### Stored data:
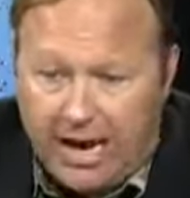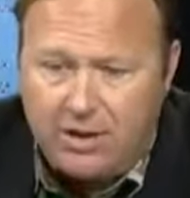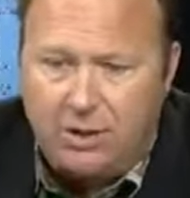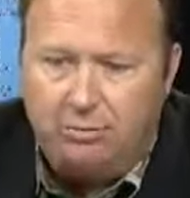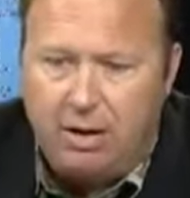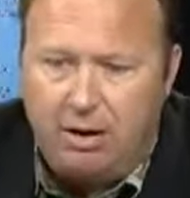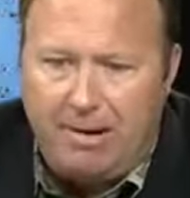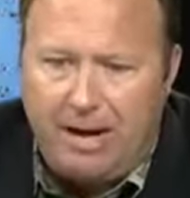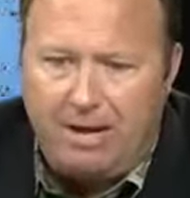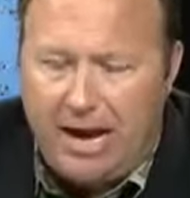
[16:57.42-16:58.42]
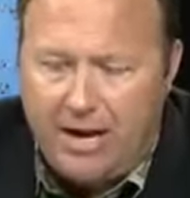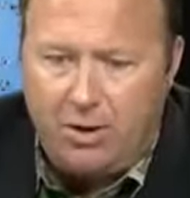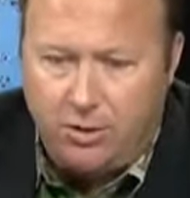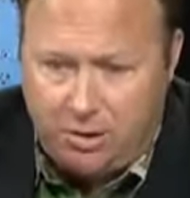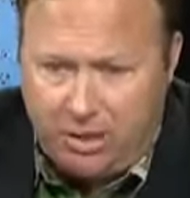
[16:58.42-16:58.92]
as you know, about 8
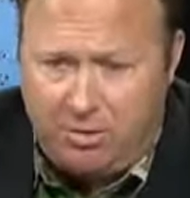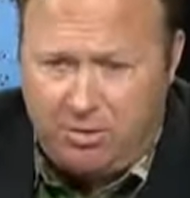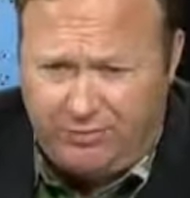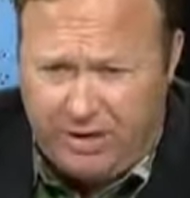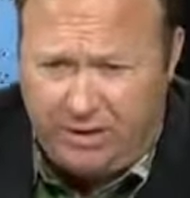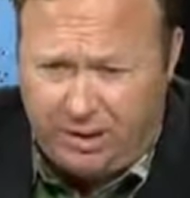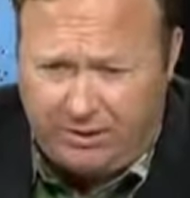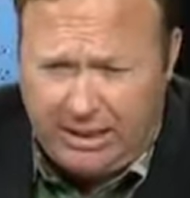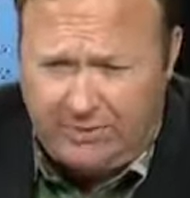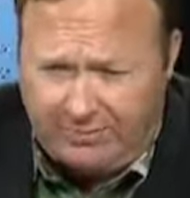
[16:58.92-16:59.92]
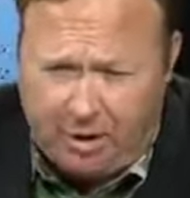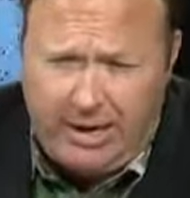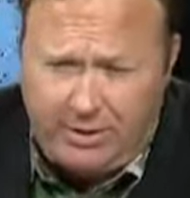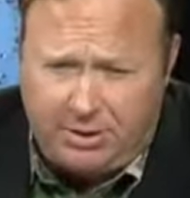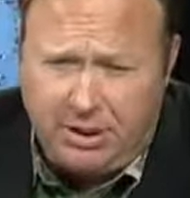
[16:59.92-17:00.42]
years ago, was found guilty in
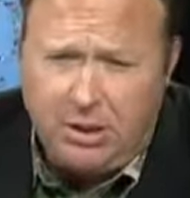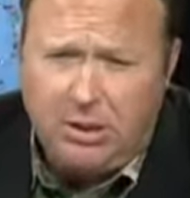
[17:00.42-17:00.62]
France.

### DIRECTIONS FOR THIS TASK:
Transcribe the data verbatim. No picture belongs in the result.

### SOLUTION TO THE PROBLEM:
[16:57.42-16:58.42]
[16:58.42-16:58.92]
as you know, about 8
[16:58.92-16:59.92]
[16:59.92-17:00.42]
years ago, was found guilty in
[17:00.42-17:00.62]
France.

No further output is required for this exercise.